Thank you so much for this site. I am just starting to work with macro, and this is providing a lot of really useful information.
20th November 2013 6:50pm
Johan says...
Pleasure, it's nice to be able to help! Make sure you use the search facility and explore the links on the pages too, there's a huge amount of very helpful information out there, some very good sites!
20th November 2013 7:31pm
Normski says...
Followed on flickr for a while and just found extreme macro.co.uk, excellent site full of good info & tips. I am using a Canon 50d for my macro work with a canon ef100mm F2.8 macro lens, or a Sigma 150mm F2.8 lens.

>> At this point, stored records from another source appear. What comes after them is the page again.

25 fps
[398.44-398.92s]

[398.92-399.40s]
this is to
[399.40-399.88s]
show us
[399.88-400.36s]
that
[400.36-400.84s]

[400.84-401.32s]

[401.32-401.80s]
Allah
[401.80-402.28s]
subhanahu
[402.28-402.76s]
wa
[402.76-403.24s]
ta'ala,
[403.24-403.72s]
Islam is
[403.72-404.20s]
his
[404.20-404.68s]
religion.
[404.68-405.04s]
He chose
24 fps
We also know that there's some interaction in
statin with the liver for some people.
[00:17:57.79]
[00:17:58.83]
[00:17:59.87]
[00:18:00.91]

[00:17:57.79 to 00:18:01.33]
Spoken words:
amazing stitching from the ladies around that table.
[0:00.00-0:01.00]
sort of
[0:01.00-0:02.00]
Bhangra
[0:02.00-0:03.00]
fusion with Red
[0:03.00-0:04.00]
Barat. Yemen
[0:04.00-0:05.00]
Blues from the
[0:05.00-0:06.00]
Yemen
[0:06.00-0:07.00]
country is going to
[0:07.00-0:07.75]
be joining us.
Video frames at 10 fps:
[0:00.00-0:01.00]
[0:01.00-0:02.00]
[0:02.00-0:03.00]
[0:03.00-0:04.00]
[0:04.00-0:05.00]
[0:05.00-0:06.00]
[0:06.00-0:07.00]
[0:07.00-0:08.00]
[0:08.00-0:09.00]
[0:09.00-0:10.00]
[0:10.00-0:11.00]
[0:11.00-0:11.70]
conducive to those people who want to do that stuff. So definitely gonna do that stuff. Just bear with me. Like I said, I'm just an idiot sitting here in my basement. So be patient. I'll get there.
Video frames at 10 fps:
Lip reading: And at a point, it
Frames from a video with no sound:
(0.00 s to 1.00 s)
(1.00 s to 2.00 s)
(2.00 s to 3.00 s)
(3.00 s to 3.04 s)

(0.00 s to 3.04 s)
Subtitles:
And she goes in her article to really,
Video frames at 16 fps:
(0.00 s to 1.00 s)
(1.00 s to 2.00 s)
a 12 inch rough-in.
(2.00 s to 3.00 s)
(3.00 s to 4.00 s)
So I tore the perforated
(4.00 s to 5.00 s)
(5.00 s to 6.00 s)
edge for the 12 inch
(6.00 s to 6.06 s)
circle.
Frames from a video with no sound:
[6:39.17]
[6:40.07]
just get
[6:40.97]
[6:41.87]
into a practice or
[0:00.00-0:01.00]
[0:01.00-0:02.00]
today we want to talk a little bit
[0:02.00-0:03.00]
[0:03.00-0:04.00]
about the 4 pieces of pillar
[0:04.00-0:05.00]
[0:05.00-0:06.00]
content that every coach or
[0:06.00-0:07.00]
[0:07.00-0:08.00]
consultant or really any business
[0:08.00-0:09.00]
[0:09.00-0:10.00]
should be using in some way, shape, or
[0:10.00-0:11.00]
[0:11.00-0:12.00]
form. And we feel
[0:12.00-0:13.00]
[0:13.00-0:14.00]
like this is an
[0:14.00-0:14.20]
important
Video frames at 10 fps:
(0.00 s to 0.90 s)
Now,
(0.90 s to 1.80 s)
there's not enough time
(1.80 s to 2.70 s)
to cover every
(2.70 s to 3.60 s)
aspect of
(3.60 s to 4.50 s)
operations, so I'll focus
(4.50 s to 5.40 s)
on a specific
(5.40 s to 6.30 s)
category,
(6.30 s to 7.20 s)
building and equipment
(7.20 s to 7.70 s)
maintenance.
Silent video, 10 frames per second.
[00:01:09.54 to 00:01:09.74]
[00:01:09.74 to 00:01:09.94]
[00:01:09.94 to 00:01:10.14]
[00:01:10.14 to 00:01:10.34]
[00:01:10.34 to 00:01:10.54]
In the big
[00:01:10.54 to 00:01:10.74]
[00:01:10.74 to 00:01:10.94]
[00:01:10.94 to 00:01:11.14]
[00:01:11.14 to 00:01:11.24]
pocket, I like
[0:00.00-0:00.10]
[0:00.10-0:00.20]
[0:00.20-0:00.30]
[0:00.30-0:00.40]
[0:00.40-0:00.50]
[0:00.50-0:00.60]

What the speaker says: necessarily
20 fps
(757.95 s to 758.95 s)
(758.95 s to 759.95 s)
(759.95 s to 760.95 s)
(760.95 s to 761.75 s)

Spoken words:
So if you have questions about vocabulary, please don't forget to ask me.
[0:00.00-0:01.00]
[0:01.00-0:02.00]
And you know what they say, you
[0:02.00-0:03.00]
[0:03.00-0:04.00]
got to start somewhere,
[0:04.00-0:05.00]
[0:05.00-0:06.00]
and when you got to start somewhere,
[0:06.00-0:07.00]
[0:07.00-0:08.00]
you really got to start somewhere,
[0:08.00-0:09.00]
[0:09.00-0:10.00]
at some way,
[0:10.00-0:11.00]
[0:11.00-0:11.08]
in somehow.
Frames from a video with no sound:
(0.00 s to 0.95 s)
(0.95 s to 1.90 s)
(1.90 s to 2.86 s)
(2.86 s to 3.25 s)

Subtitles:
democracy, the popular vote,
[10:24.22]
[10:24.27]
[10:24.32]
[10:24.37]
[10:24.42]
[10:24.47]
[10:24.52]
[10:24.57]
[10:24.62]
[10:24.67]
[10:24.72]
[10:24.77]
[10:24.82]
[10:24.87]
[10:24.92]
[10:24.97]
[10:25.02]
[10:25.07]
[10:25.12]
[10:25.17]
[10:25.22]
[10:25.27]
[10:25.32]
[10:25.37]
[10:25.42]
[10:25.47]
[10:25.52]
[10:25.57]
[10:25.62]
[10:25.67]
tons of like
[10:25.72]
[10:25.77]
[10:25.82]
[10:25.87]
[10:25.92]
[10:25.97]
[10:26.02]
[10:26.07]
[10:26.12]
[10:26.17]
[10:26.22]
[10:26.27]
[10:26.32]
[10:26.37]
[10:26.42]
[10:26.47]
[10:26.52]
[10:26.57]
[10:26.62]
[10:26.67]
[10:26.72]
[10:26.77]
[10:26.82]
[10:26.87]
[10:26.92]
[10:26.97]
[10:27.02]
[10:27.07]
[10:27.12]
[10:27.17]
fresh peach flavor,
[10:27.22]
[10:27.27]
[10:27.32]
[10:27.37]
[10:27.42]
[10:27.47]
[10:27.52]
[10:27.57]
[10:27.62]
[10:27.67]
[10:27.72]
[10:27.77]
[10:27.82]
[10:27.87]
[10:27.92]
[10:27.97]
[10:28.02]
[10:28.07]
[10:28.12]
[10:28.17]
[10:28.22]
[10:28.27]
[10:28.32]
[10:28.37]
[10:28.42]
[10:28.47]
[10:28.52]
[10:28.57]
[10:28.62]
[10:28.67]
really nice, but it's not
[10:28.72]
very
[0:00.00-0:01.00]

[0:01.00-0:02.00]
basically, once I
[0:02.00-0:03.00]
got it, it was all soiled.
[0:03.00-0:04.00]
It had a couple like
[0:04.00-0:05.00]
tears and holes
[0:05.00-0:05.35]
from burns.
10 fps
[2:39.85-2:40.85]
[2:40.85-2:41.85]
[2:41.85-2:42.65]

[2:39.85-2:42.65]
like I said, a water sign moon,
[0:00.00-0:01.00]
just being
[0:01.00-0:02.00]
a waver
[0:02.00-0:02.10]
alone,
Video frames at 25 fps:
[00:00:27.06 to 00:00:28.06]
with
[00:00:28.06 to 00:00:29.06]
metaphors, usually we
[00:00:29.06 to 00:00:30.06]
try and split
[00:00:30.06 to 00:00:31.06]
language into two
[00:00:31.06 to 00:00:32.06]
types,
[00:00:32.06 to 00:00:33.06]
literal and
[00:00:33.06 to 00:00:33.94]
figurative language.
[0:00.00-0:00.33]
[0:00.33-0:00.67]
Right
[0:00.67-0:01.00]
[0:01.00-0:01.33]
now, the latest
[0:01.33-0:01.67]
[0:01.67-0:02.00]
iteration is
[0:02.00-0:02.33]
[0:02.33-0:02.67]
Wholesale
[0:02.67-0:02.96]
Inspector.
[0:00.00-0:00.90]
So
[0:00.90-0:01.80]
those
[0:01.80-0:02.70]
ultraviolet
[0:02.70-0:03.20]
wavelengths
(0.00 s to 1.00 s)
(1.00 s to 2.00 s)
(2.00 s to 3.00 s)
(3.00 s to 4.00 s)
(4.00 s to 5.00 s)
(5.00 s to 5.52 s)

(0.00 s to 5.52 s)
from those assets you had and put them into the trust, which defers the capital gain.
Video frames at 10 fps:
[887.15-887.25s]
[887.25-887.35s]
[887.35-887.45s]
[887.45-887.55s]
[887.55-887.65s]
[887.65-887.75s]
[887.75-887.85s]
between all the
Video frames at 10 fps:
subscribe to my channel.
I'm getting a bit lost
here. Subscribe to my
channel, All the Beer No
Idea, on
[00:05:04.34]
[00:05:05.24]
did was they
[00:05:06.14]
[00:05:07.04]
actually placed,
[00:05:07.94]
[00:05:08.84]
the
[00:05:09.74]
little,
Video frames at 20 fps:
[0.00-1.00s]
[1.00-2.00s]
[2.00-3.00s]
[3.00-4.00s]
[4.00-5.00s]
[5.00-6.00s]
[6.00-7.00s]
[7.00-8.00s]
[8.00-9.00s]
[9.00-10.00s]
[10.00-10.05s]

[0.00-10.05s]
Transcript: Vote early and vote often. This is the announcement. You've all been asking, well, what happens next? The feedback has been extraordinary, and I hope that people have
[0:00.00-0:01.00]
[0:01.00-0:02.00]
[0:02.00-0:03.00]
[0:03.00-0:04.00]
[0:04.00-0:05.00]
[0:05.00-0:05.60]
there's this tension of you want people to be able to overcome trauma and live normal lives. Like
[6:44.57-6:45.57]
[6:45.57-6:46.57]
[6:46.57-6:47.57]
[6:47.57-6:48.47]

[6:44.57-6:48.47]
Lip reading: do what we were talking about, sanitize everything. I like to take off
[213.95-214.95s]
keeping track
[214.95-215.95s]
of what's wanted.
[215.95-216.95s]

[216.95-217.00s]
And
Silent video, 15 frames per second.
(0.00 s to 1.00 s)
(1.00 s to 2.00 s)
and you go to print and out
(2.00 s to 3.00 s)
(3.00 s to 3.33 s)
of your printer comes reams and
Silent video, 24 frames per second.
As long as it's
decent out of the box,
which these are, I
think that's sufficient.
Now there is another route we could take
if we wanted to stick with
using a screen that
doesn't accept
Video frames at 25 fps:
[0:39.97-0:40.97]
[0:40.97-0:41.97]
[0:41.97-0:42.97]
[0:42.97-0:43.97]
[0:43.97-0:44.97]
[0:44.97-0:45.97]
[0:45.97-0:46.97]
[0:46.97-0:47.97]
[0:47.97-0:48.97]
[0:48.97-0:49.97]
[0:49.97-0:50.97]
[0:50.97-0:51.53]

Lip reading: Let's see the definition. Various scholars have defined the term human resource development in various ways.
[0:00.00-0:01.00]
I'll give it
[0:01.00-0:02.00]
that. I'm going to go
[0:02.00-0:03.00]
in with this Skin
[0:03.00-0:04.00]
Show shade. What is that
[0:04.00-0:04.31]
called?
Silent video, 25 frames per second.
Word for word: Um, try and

I am getting some good results with these but would like to get better, would the Raynox kit suit these fixed primes or are they just to connect to standard telephoto lenses to acquire 1:1 or there abouts ? before I dive in and purchase. Thnx, Normski
Admin:
There's nothing zoom-specific about Raynoxes at all, and I hope that I havn't given that impression! Both of these should play well with a Raynox although I'd suggest you search through Flickr photos to make sure that the magnification you get is what you're after! Good luck!
16th November 2013 8:39am
Normski says...
Now why didn't I think of that ? Doh, Thnx
16th November 2013 10:01pm
Timmy Jo Given says...
This is a great site and very helpful as well to those interested in getting started with macro photography. I own a Raynox DCR 150 and absolutely love the results when snapped onto my Pentax F 70-210 film lens.